I battled depression alone for 3 months. I battled feelings of loneliness, worthlessness, fear and thoughts of suicide. Thankfully, in the midst of my story of lost innocence, abandonment, humiliation and pain, God led me to Sandals Church and to the people who helped me see who I really am. It wasn’t until I spoke with a dear friend and sister in Christ that I finally accepted the reality that I was slipping further into a deep depression. She encouraged me to meet with a pastor at Sandals Church and that conversation helped me face 20 years of stored up pain, feelings of abandonment and humiliation. That day will always hold a special place in my heart because it was the day that I broke free from the pains of my past, and began allowing God to renew me for my future.
I battled within myself to fight off the pain and the way it caused me to react in my friendships and past relationships. I began to battle the hate I held toward my hometown and many of the people there who made me feel less than who I am. I battled the hate towards them for taking my identity and the guilt within myself for allowing them to take it. I forgave my dad and since then I learned that he too was battling things from his past from which he also needed to gain freedom.
After months of taking off the masks and fighting off the feelings of depression, I find myself smiling from a sincere place. I have found joy, identity, and freedom in Jesus Christ.

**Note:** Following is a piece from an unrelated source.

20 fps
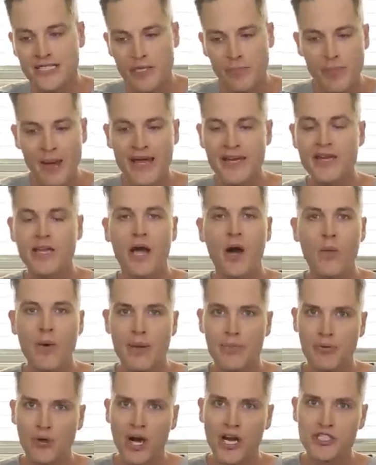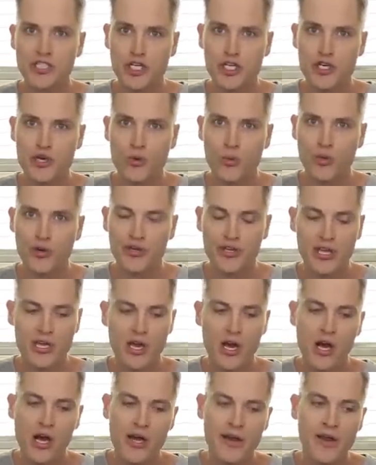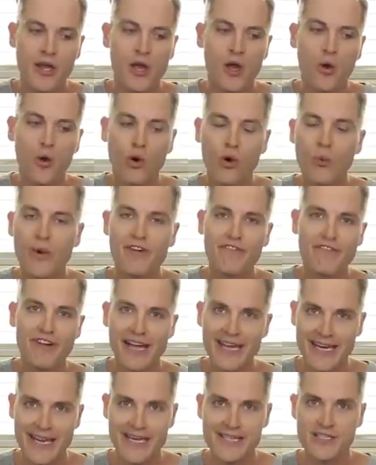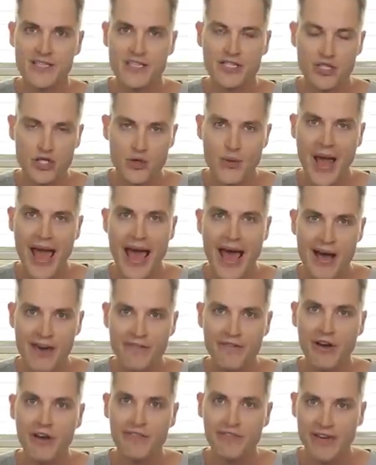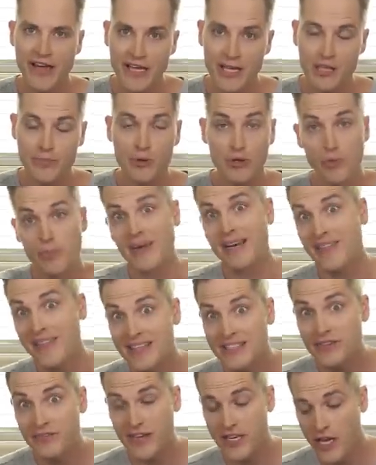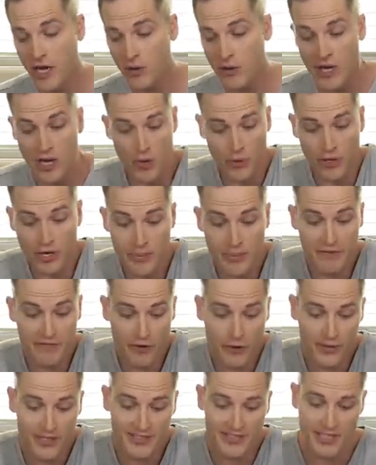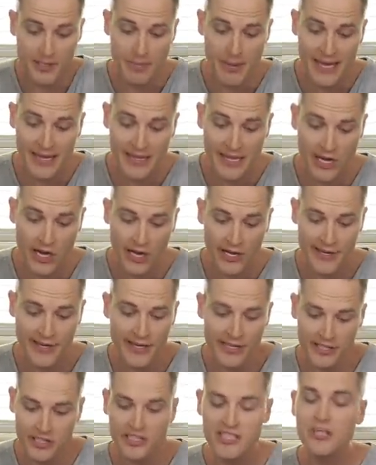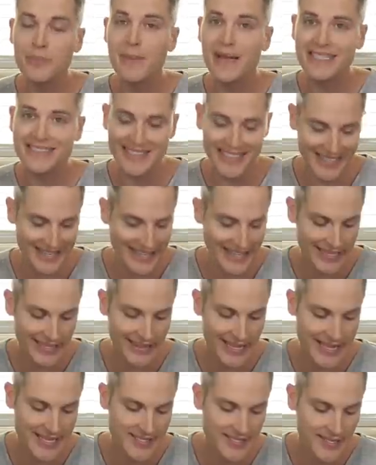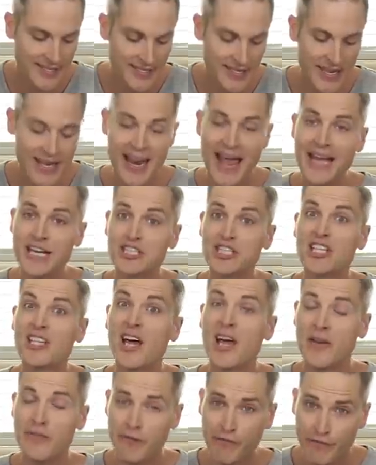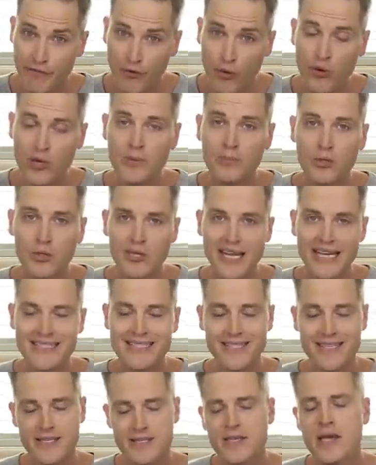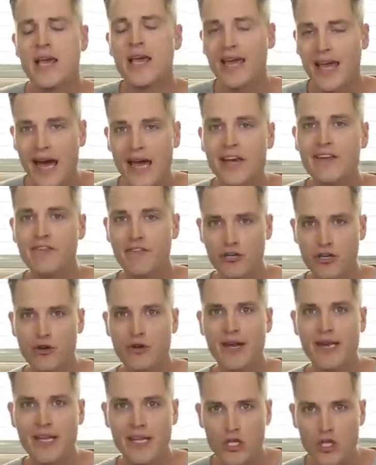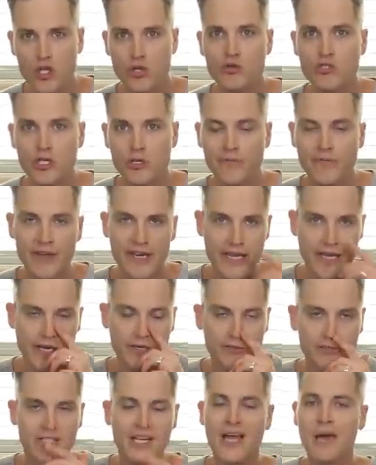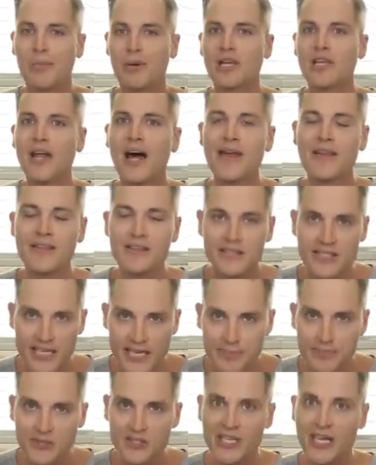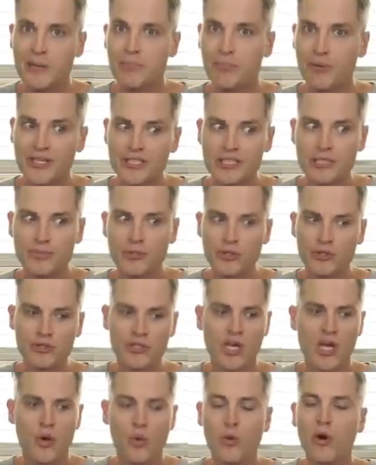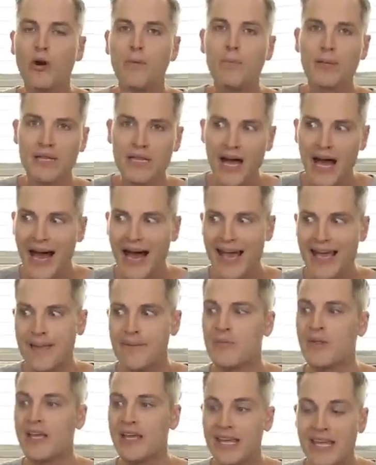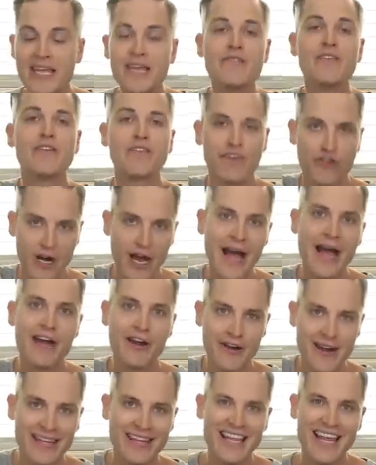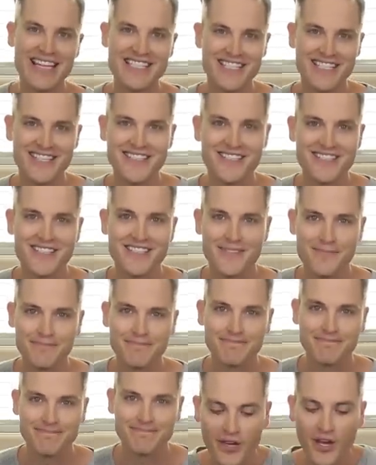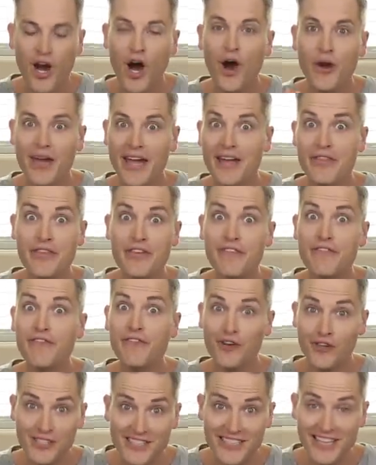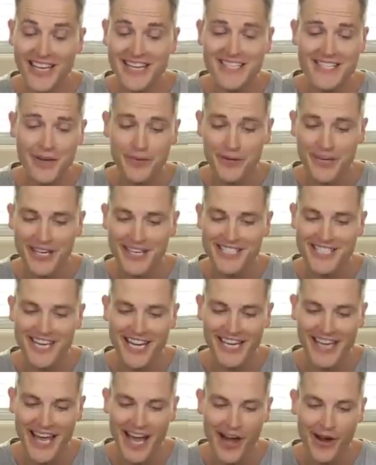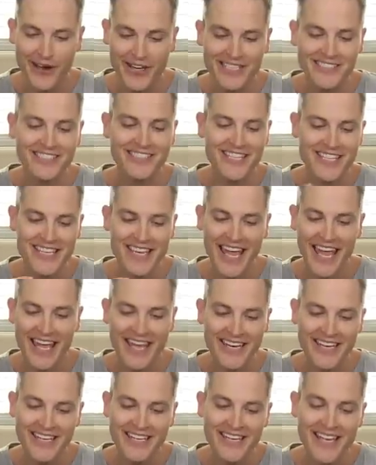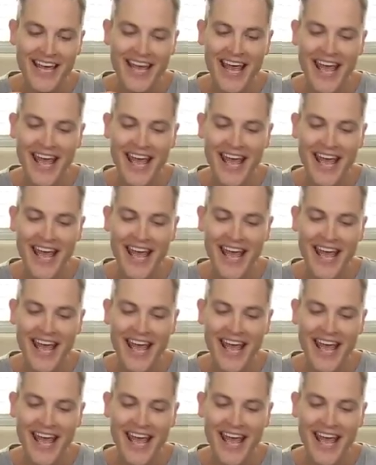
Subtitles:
depending on what project you're working on or what finances you have available. But in this video, we're gonna be focusing mainly on just the basic kit lenses and actually a lot of affordable lenses, kind of for creating YouTube videos. But a lot of the tips and principles will apply even for higher end lenses. Okay, the first lens that we're gonna check out is the Canon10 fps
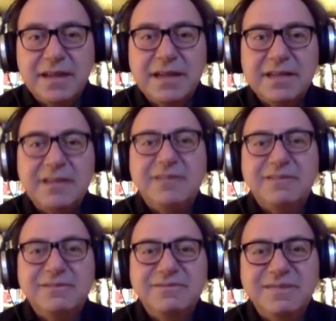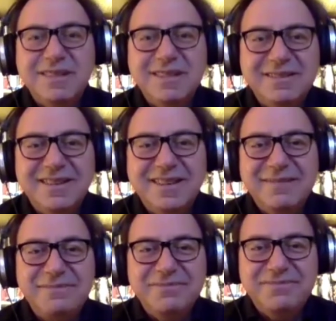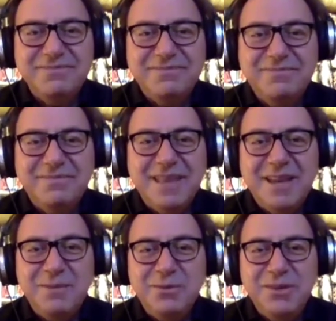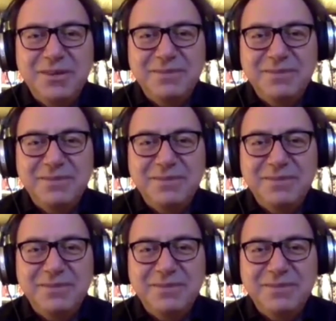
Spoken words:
Yeah. Thank you, Maureen.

Sandals Church has become the place where I can worship and thank God for setting me free. I am able to be real with myself, others and God about the struggles I face and watch God use them for his glory. No longer do I have to allow what others think or say about me to determine who I am. I can stand victorious and worship the King of Kings for setting me free and redeeming my life. I am able to be a part of a worship team that allows me to be free and bold before God with a heart of gratitude for breaking the chains of bondage on my life. No longer do I carry the burdens of my former life, but I trust in Jesus Christ, and I find my true identity in him. My search for significance and my desire to belong have all been found in Jesus Christ.
I rest on Galatians 5:1, “For freedom Christ has set us free; stand firm therefore and do not submit again to a yoke of slavery. I AM FREE! I rejoice because I am on a journey of victory!